Rotate right triangle with perimeter 1 about the hypotenuse

Question

We rotate every right triangle with perimeter 1 about its hypotenuses. Is it true that we can choose a solid from so obtained solids that has maximum volume? If yes, what's the volume? I guess I should use derivative in the end, but what to do at first?

Answer 1

In a right triangle with legs $x$ and $y$ and hypotenuse $z$, the altitude, perpendicular to the hypotenuse has length $$ r = \frac{xy}{z} = \frac{xy}{\sqrt{x^2 + y^2}}. $$ When you rotate the right triangle about the hypotenuse, the solid shape consists of two cones of radius $r$ and combined height $z$. So the total volume (using Archimedes' formula) is $$ V = \frac{\pi}{3}zr^2 = \frac{\pi}{3}z \Bigl( \frac{xy}{z} \Bigr)^2 = \frac{\pi x^2 y^2}{3z} = \frac{\pi x^2 y^2}{3\sqrt{x^2 + y^2}}. $$ Now the perimeter constraint $P = 1$ amounts to $$ x + y + z = 1 \qquad\text{or}\qquad x + y + \sqrt{x^2 + y^2} = 1. $$

This is a standard constrained optimization problem, which can be solved using the method of Lagrange multipliers.
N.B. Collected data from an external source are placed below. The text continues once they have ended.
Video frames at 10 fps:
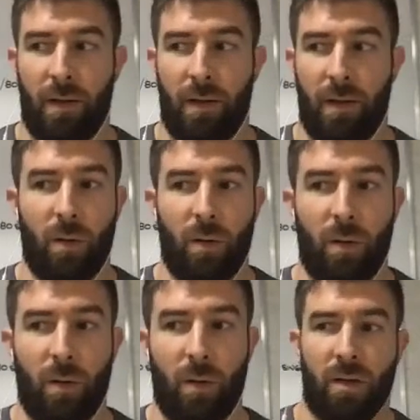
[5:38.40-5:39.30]
top
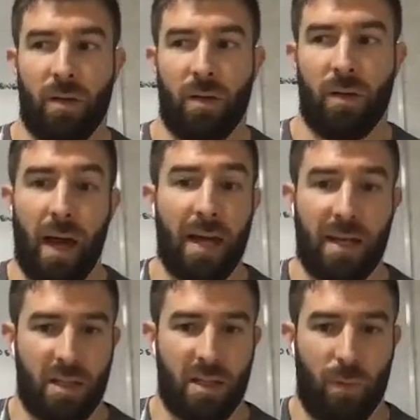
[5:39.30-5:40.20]
tier of
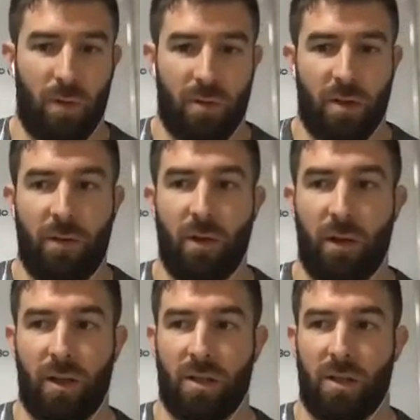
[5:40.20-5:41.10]
any sport, so if you
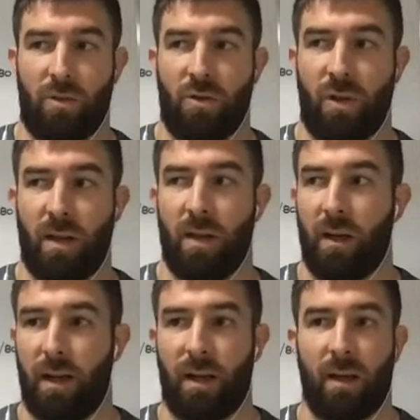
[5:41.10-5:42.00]
look at someone trying to
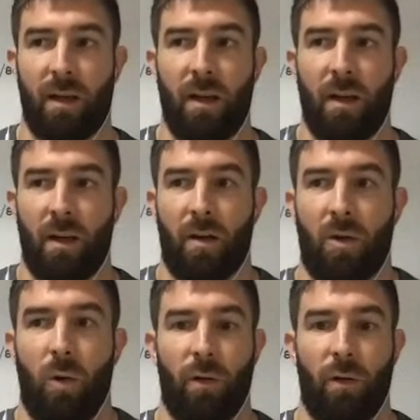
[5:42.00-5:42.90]
like
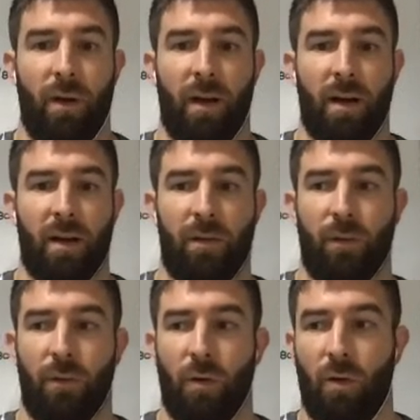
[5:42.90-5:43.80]
qualify
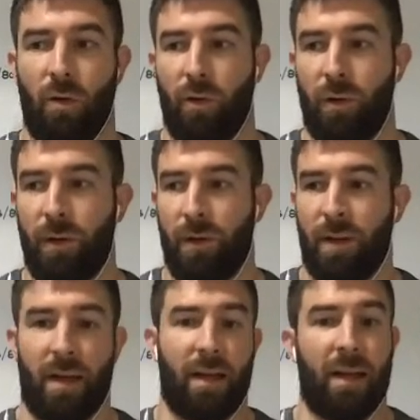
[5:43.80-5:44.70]
for
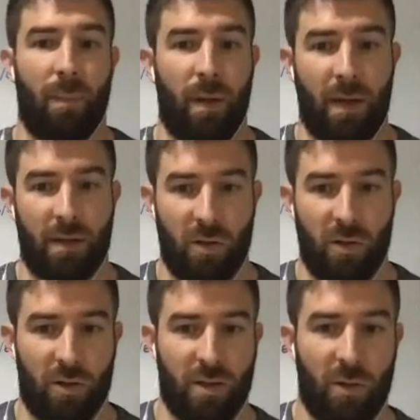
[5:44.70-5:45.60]
the Olympics
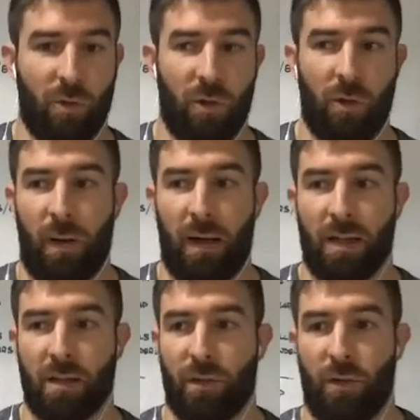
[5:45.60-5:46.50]
or someone who
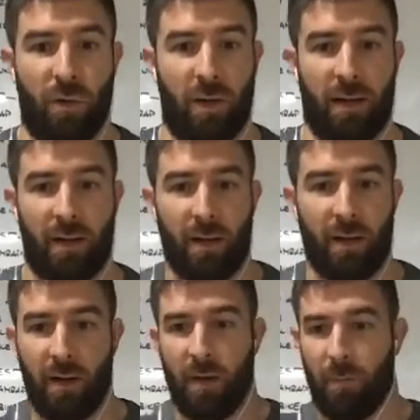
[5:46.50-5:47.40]
plays for like
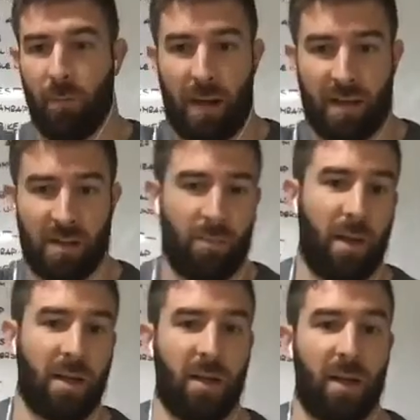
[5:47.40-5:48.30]
Man
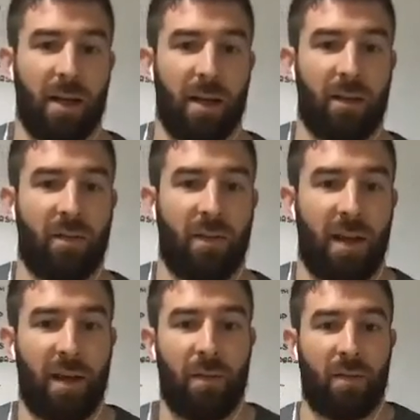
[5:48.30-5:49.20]
United,
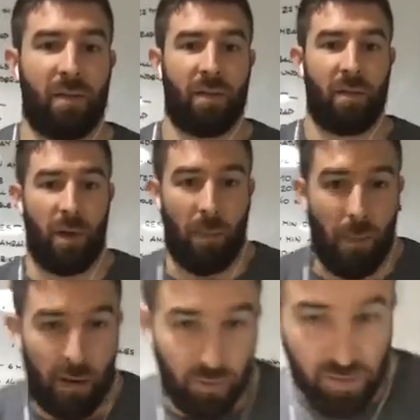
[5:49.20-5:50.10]
their
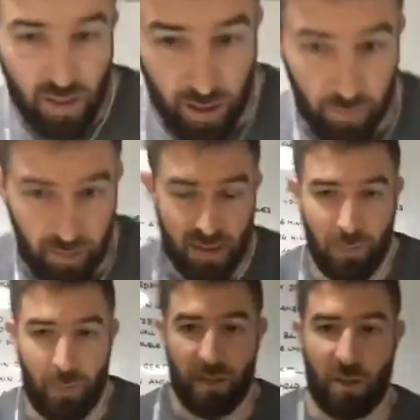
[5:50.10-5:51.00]
amount of time they
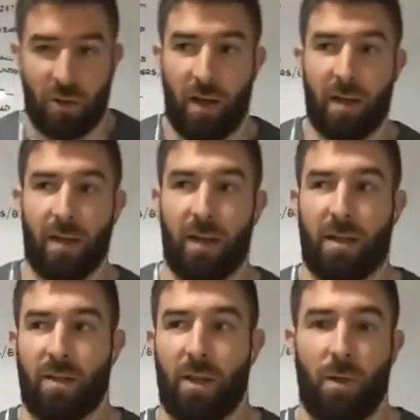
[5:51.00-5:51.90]
spend training
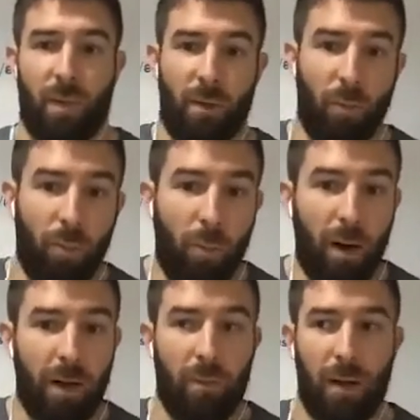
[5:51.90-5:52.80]
is going to be
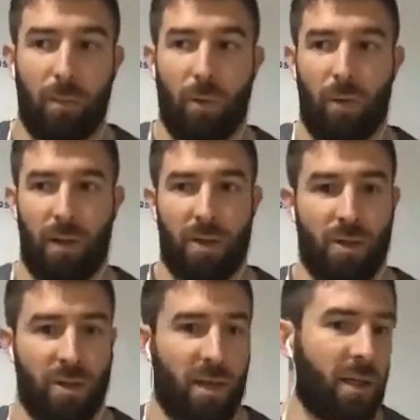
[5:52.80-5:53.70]
way more than
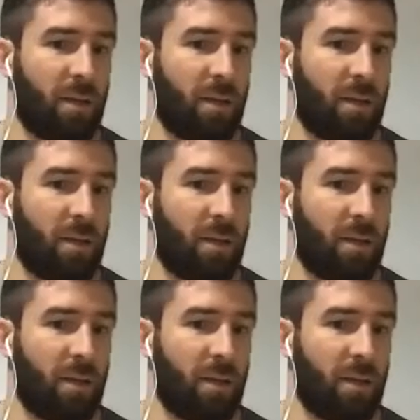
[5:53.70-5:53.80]
just like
The objective function that you're trying to maximize is $V = V(x,y)$ and the constraint is $P(x, y) = 1$. Solving the system of equations $$ \left\{ \begin{align} \dfrac{dV}{dx} &= \lambda \dfrac{dP}{dx}, \\ \dfrac{dV}{dy} &= \lambda \dfrac{dP}{dy}, \\ P &= 1 \end{align} \right. $$ yields $$ x = y = \frac{1}{2+\sqrt{2}}, $$ which corresponds to the case of the isosceles right triangle (half of a square).